# how much per bag of salt to charge?



## kevinwebster1 (Jun 5, 2004)

what should i charge per bag of salt? i just plan on dumpin it in a spreader and walkin/running the lots that i have with it. i think its costin me 7-9 bucks per bag of salt. anybody have any advise?


----------



## DuallySnoPusher (Dec 1, 2005)

*Price*

For a start i woudn't charge anything less then double what you paid. Im guessing they are 50lb bags.


----------



## DJ Contracting (Dec 16, 2003)

Last year before I went to bulk salt I was charging $15.00 per 80# bag of salt. The salt cost me $4.95 per bag hope this helps.


----------



## NoFearDeere (Nov 7, 2005)

Here it is the following:

50 lb. bag salt applied --- $9.50

50 lb. bag de-icer applied --- $15.00

Just FYI, I spread de-icer only, nobody ever wants salt compared to de-icer.


----------



## kevinwebster1 (Jun 5, 2004)

POPO4995 said:


> Here it is the following:
> 
> 50 lb. bag salt applied --- $9.50
> 
> ...


ok yea, im still in the stages of saying salt when i mean icemelt. SORRY! haha. and yes that does help. ill just have to call people and up the prices! thanks a lot


----------



## NoFearDeere (Nov 7, 2005)

kevinwebster1 said:


> ok yea, im still in the stages of saying salt when i mean icemelt. SORRY! haha. and yes that does help. ill just have to call people and up the prices! thanks a lot


Yeah I do the same thing.....i'm starting to get in the habit of saying de-icer instead of salt. As soon as people hear salt, they think concrete pitting, burned grass, etc.


----------



## Triple L (Nov 1, 2005)

POPO4995 said:


> Here it is the following:
> 
> 50 lb. bag salt applied --- $9.50
> 
> ...


WOW! I charge $20.00 per 40KG bag of salt and $30 per ice melter with CMA, Ice melter here costs 12.50 per bag. Must be alot different down there


----------



## jcesar (Sep 14, 2006)

50 lbs of de icer = 15.00 applied


----------



## polarplowing (Nov 16, 2005)

In Grand Forks I pay $7.50 per bag of Road Crew icemelter mix (calcium chloride, magnesium chloride, and a few others, just can't remember) And I charge $18.00 per bag, with no complaints.
Ryan


----------



## Grn Mtn (Sep 21, 2004)

those of us who charge by the bag will never be able to compete price wise with those using bulk. that said, charge as much as you can get away with, and hope your customer doesn't get a quote from a bulk guy. It is this reason that I went to automatic salting with all commercial customers, this way the price is melted into the plowing price.


----------



## NoFearDeere (Nov 7, 2005)

I plan on raising my rate next year. The product is about $10.00 per bag, thats buying a pallet at a time. I buy 3 pallets before each season. My supplier told me the cost per bag will probably go up next year...


----------



## Scottscape (Nov 27, 2005)

try to figure 30cents per lb applied. material included


----------



## traviswalker007 (Oct 13, 2006)

*pricesssss*

were do you buy salt for 4.95 /50lb bag...im paying 7.99 a bag at menards for rock salt???


----------



## Rcgm (Dec 17, 2000)

traviswalker007;328973 said:


> were do you buy salt for 4.95 /50lb bag...im paying 7.99 a bag at menards for rock salt???
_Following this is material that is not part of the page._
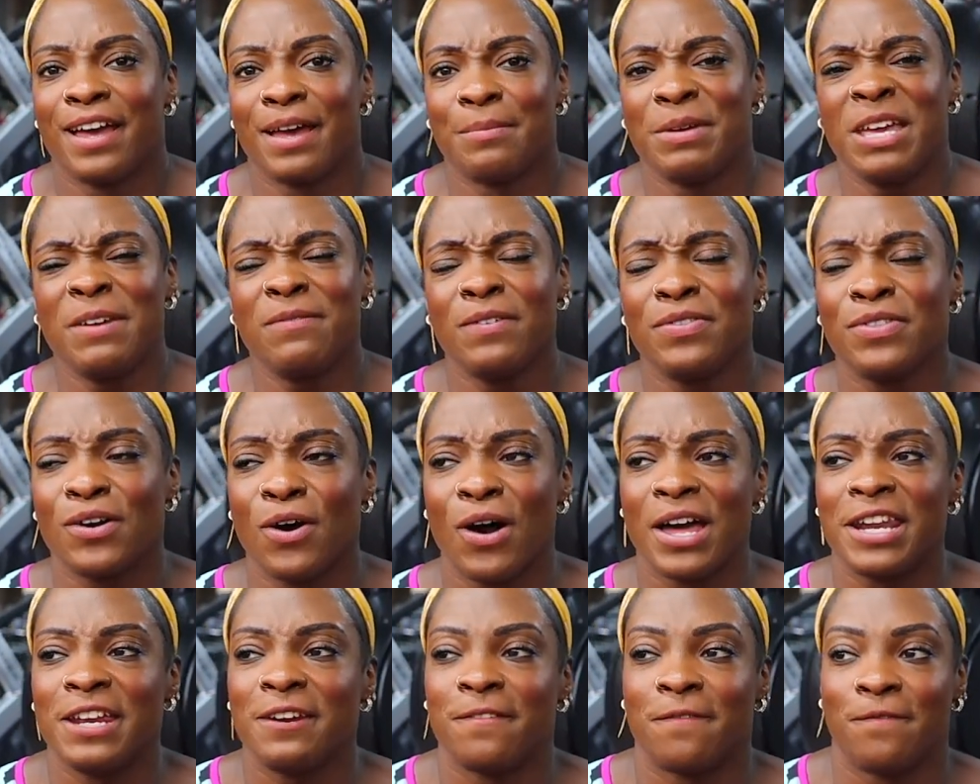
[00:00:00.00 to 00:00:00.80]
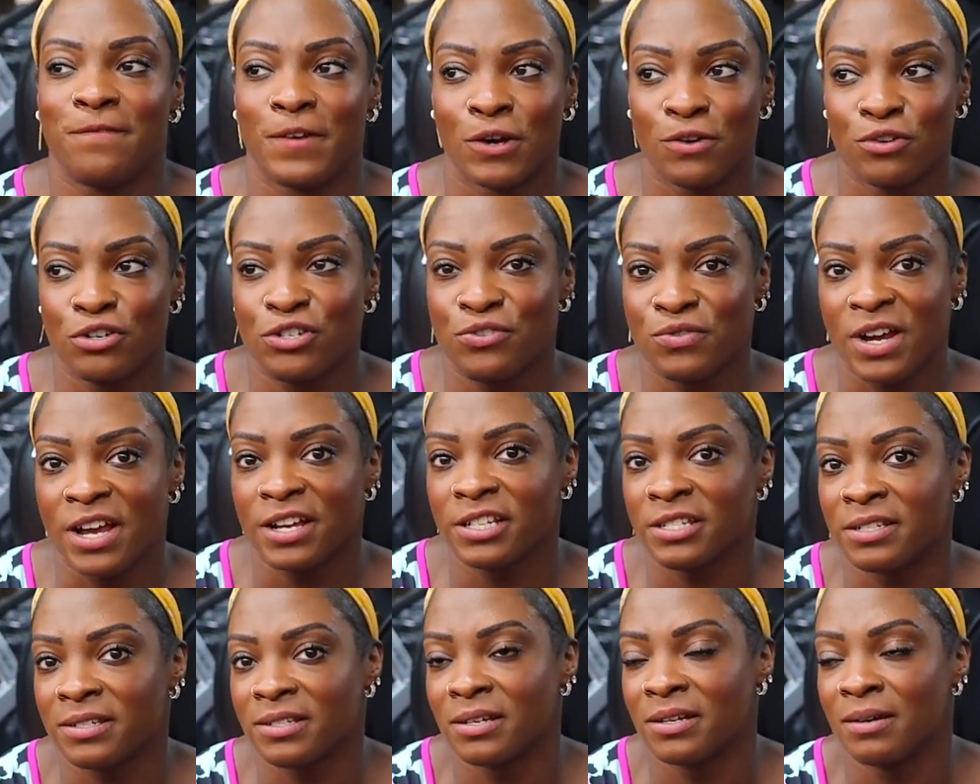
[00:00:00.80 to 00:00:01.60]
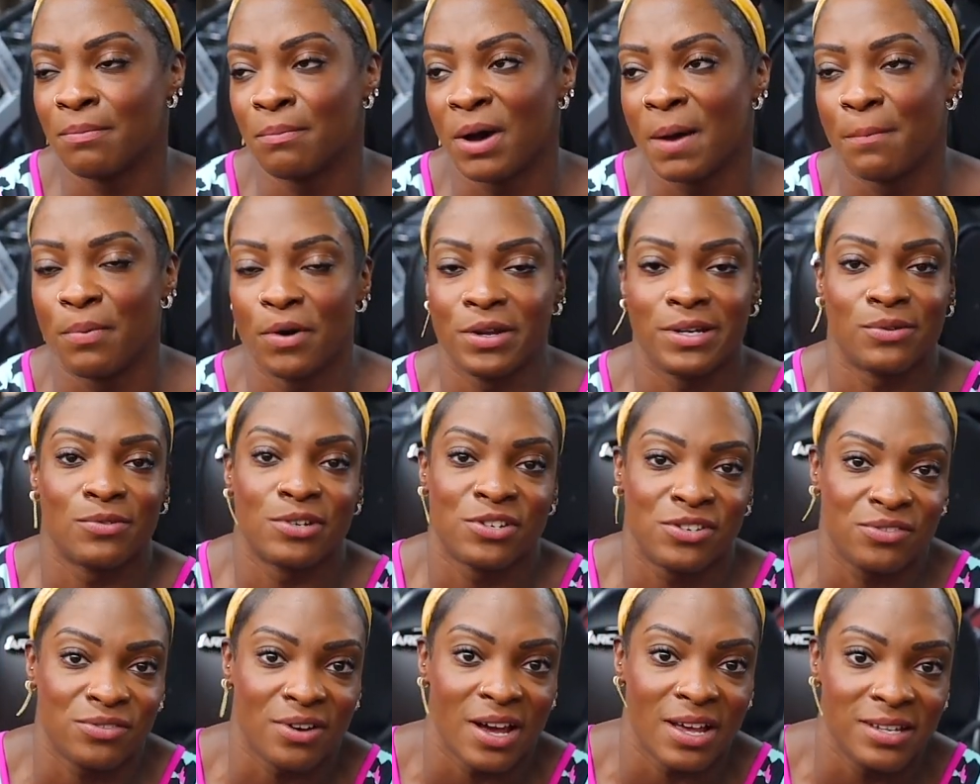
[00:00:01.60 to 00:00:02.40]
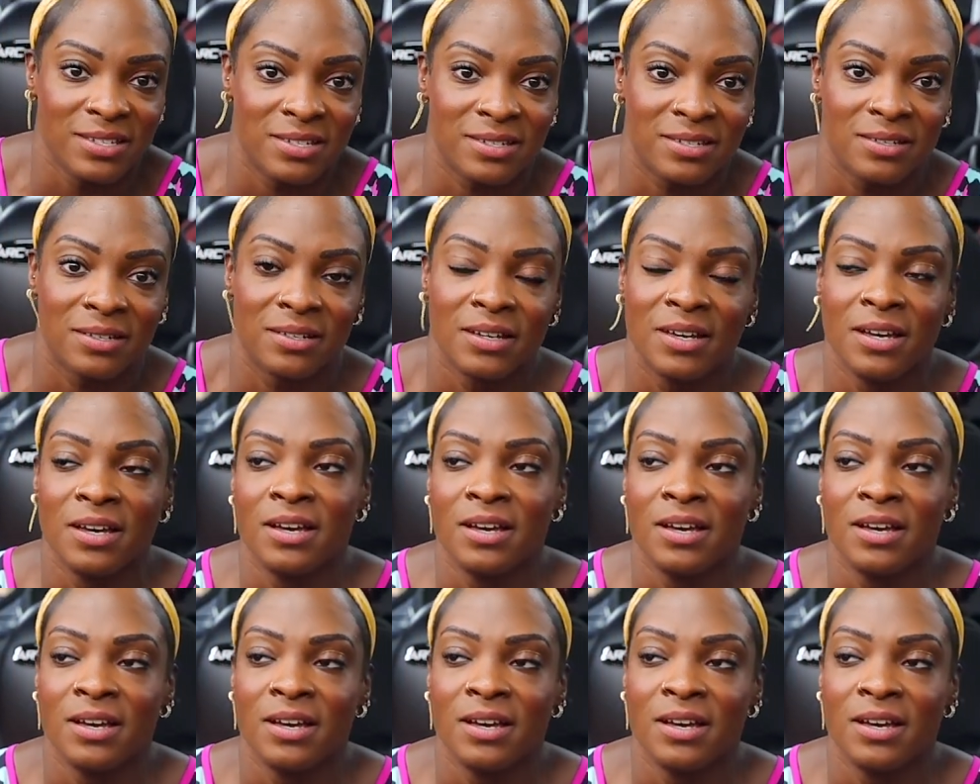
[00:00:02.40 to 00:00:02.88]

Even though I didn't feel stressed, my body was stressed.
HOme Depot has rock salt here in Indianapolis for 1.99 rock salt by quikrete.I won't pay more than 3.50 a bag for rock salt ever look around.

RCGm
Brad


----------



## DJ Contracting (Dec 16, 2003)

I just went to my supplier today and got prices on a Western hand controller and checked thier salt prices. They went to #50 (49)bags for $3.98 plus 6% sales tax if you buy a pallet, thats $4.22 per bag or like $206.78 I'd say you guys should shop around


----------



## BigTruckNuts (Dec 5, 2006)

Magic Salt works pretty godd, but next time around I think a pallet of quikrete or bulk is what I am goin to use. For the amount I am charging per pound Magic Salt is too expensive.


----------



## Greensway (Nov 2, 2002)

*Salt pricing*

In December I picked up a pallet of salt & pallet of calcium pellets at the Home Depot for a lot less than what is being discussed in this thread.
$2.92 salt / $ 10.75 calcium

Should be able to get it for even less now with them not moving any,,, but then again we are'nt moving any either!!!


----------



## Duracutter (Oct 25, 2006)

Triple L;323137 said:


> WOW! I charge $20.00 per 40KG bag of salt and $30 per ice melter with CMA, Ice melter here costs 12.50 per bag. Must be alot different down there


You're right Triple L. No need to give away service for peanuts.

If you pay $8/bag of 50 lb deicer or whatever price you pay, to make ANY money, you need to triple and a bit more.
We charge $30/bag for that deicer. Why give it away?????

Charge to make money. I also charge a travel fee to get there above the cost of the bags. Why give the farm away?


----------